> _Exercise aim_: Only the lines of the listing below that run from the line with "(0.00 s to 1.00 s)" through the line with "Transcript: and then" are to be set down, word for word. Pictures stay out.
------ Data to examine ------
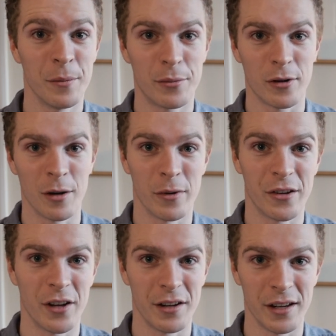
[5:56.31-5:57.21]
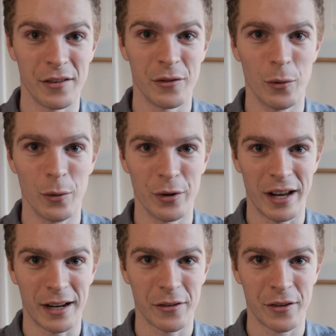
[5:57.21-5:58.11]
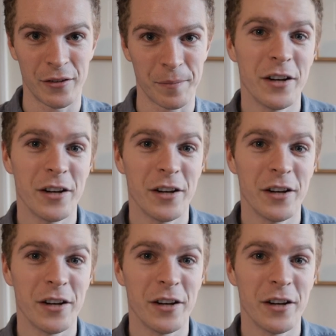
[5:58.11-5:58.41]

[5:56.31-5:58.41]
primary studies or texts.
------
------ Data to examine ------
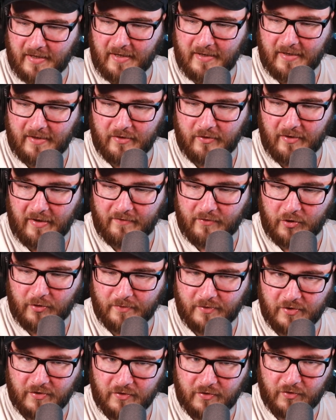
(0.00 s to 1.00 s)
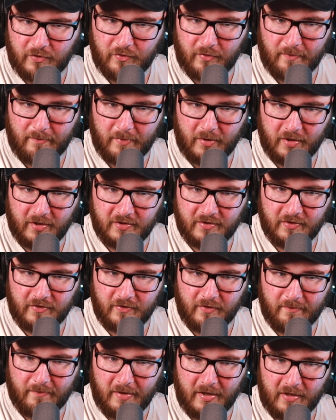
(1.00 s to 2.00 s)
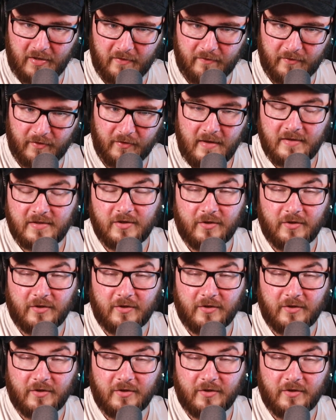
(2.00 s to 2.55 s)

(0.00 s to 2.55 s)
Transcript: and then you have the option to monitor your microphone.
------
------ Data to examine ------
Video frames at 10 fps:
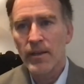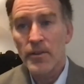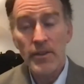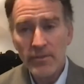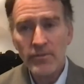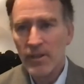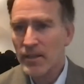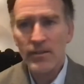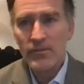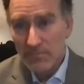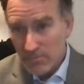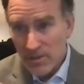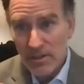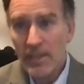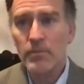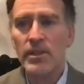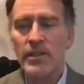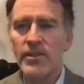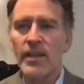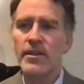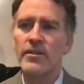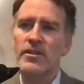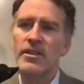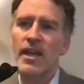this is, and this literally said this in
------
> _Answer space_:
(0.00 s to 1.00 s)
(1.00 s to 2.00 s)
(2.00 s to 2.55 s)

(0.00 s to 2.55 s)
Transcript: and then you have the option to monitor your microphone.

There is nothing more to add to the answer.